_Exercise prompt_:
Skip the images and restate every line of the records exactly.

_Supplied data_:

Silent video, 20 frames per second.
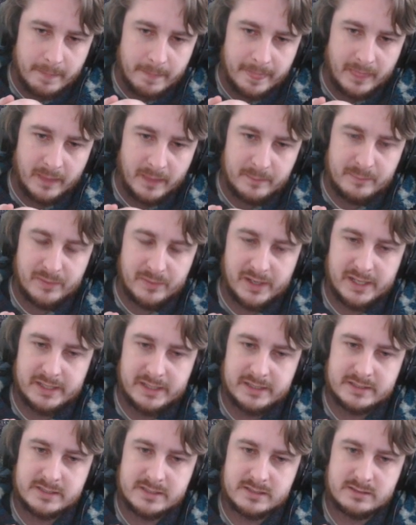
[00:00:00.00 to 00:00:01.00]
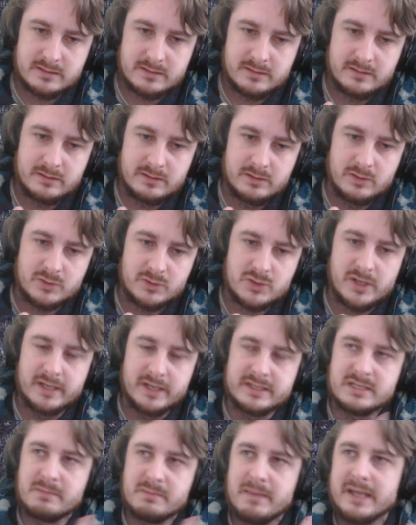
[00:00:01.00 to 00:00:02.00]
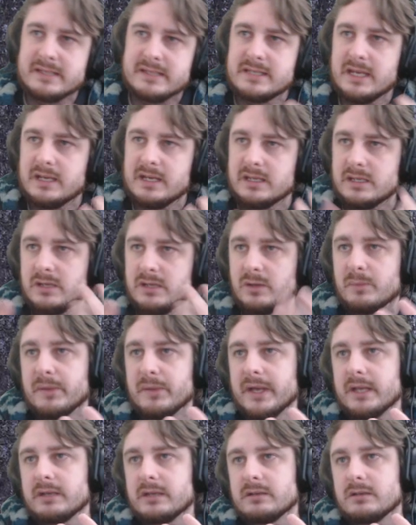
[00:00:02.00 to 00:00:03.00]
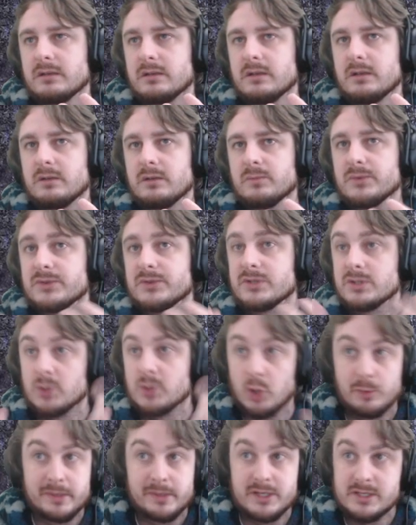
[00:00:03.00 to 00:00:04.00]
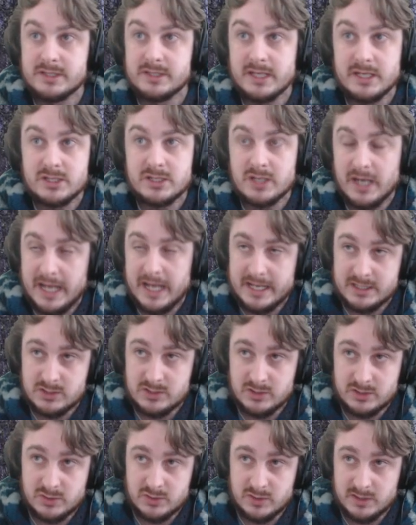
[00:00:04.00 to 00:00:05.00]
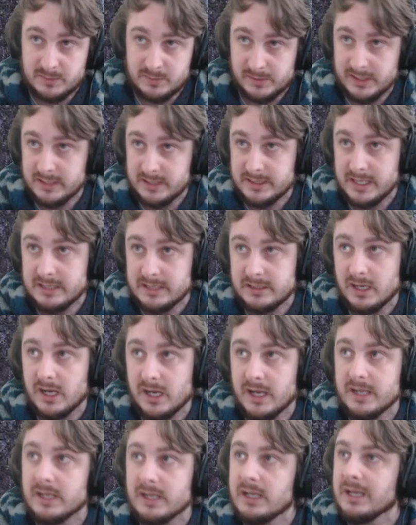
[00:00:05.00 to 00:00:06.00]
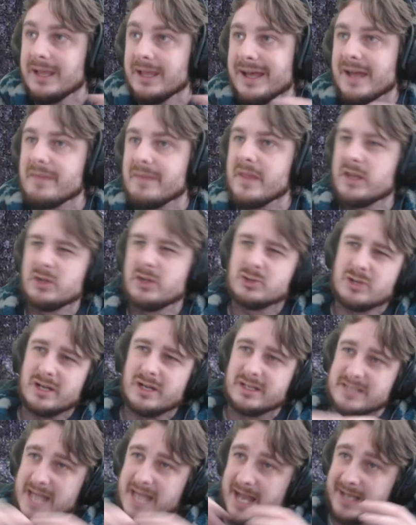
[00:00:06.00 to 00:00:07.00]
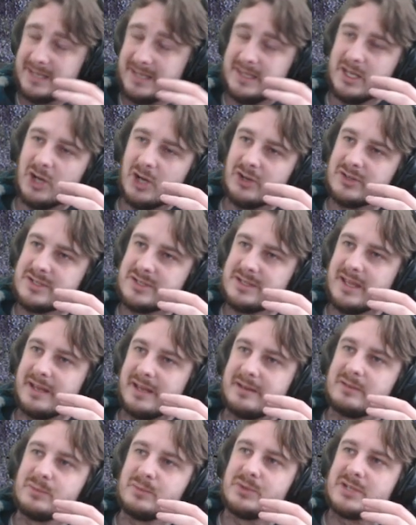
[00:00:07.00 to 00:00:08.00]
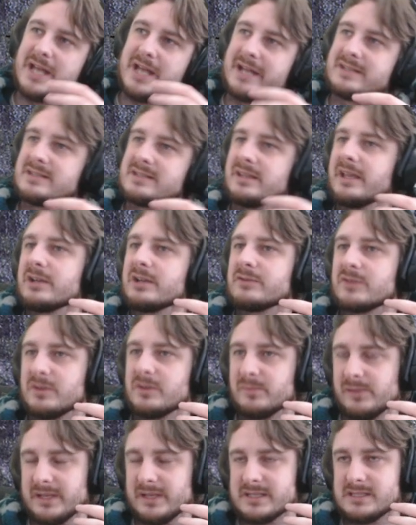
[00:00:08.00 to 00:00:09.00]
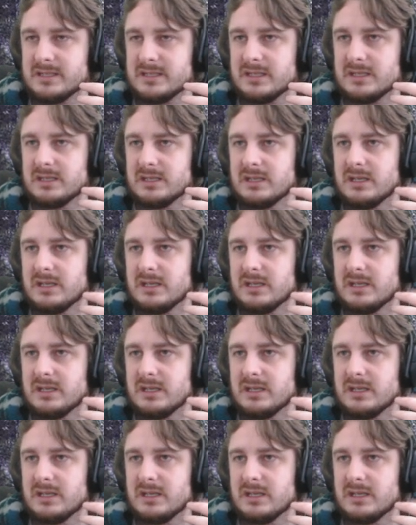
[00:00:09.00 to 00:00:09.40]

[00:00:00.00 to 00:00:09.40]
But you're trying to maintain a kill pattern, which is normally just each night asterisk, choose a player, they die, and then you're trying to tack a thing onto that, which adds a layer of complexity.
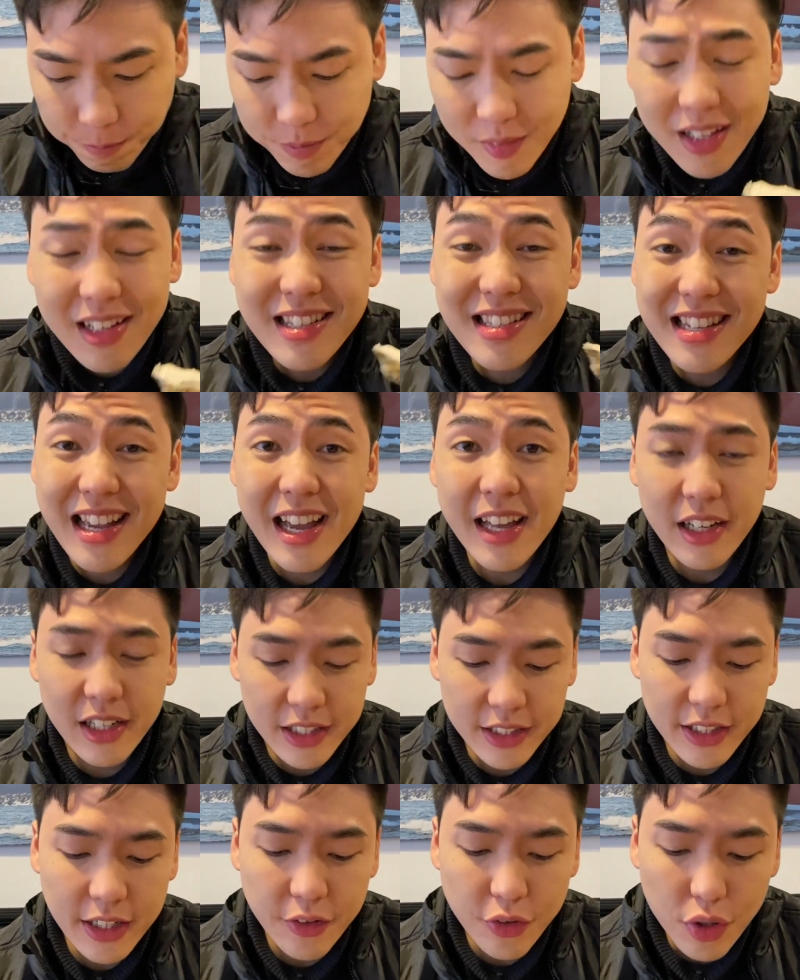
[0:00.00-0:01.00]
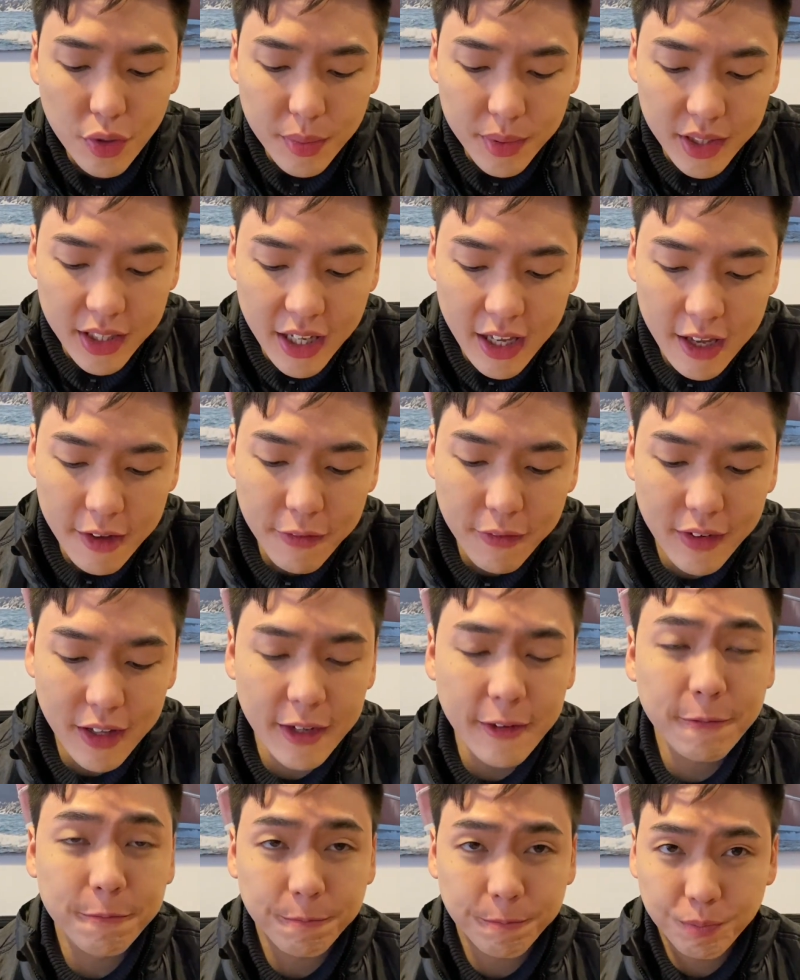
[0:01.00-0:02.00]
Sadly, they normally have like
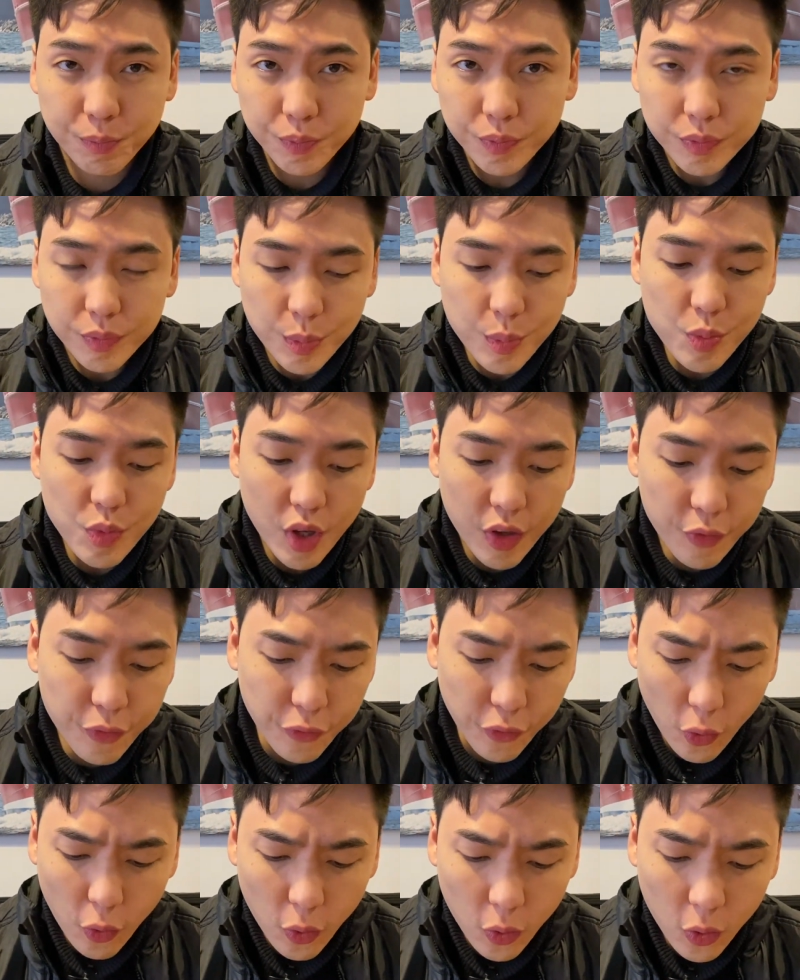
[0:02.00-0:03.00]
4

_Written solution_:
Silent video, 20 frames per second.
[00:00:00.00 to 00:00:01.00]
[00:00:01.00 to 00:00:02.00]
[00:00:02.00 to 00:00:03.00]
[00:00:03.00 to 00:00:04.00]
[00:00:04.00 to 00:00:05.00]
[00:00:05.00 to 00:00:06.00]
[00:00:06.00 to 00:00:07.00]
[00:00:07.00 to 00:00:08.00]
[00:00:08.00 to 00:00:09.00]
[00:00:09.00 to 00:00:09.40]

[00:00:00.00 to 00:00:09.40]
But you're trying to maintain a kill pattern, which is normally just each night asterisk, choose a player, they die, and then you're trying to tack a thing onto that, which adds a layer of complexity.
[0:00.00-0:01.00]
[0:01.00-0:02.00]
Sadly, they normally have like
[0:02.00-0:03.00]
4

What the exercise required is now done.